### Your assignment
Each line below that includes the word "Language" adds one to the count; give that count and nothing else.

### Records for this task
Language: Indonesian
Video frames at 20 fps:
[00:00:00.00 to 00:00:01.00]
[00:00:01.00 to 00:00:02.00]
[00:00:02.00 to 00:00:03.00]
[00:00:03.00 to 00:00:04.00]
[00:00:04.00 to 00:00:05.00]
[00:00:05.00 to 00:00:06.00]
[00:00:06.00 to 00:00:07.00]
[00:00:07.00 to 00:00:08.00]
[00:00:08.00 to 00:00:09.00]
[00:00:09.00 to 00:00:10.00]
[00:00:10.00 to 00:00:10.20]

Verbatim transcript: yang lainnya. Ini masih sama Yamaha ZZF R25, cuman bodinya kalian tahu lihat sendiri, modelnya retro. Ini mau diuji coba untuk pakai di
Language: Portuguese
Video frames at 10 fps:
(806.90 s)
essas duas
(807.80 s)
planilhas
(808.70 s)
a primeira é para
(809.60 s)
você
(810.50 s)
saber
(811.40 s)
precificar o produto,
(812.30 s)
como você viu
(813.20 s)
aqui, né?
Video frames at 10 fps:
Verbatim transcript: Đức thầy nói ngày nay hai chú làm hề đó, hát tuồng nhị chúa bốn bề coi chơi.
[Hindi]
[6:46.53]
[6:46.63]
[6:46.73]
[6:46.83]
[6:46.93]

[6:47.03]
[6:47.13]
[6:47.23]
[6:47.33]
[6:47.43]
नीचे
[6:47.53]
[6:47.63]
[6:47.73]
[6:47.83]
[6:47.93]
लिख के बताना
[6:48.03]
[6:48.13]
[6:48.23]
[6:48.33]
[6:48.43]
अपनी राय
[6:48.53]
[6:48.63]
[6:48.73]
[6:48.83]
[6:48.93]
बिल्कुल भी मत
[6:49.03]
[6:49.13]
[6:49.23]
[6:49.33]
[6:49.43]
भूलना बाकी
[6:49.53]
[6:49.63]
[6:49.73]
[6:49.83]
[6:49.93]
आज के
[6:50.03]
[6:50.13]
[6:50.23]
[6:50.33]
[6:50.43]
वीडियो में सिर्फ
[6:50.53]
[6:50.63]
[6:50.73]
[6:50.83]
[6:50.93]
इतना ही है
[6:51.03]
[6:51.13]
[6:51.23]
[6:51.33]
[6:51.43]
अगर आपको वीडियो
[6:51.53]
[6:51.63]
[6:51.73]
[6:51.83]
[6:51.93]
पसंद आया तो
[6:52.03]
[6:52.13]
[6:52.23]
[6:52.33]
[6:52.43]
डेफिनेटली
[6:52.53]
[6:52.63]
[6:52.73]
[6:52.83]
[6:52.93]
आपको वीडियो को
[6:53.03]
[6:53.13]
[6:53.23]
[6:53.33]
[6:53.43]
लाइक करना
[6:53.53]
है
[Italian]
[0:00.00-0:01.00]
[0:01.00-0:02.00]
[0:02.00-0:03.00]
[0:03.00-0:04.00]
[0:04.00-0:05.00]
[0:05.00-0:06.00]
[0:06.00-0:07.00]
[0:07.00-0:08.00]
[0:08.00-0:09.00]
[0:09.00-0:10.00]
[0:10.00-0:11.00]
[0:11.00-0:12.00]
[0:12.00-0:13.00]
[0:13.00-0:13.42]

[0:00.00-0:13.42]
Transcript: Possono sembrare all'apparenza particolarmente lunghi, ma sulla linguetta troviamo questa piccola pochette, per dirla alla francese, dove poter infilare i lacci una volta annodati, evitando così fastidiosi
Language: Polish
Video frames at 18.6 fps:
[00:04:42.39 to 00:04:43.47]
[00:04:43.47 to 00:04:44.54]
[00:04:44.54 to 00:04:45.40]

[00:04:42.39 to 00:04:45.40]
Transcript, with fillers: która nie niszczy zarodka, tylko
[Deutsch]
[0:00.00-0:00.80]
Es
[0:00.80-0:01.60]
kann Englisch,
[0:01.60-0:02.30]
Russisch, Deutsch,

### Output for this task
3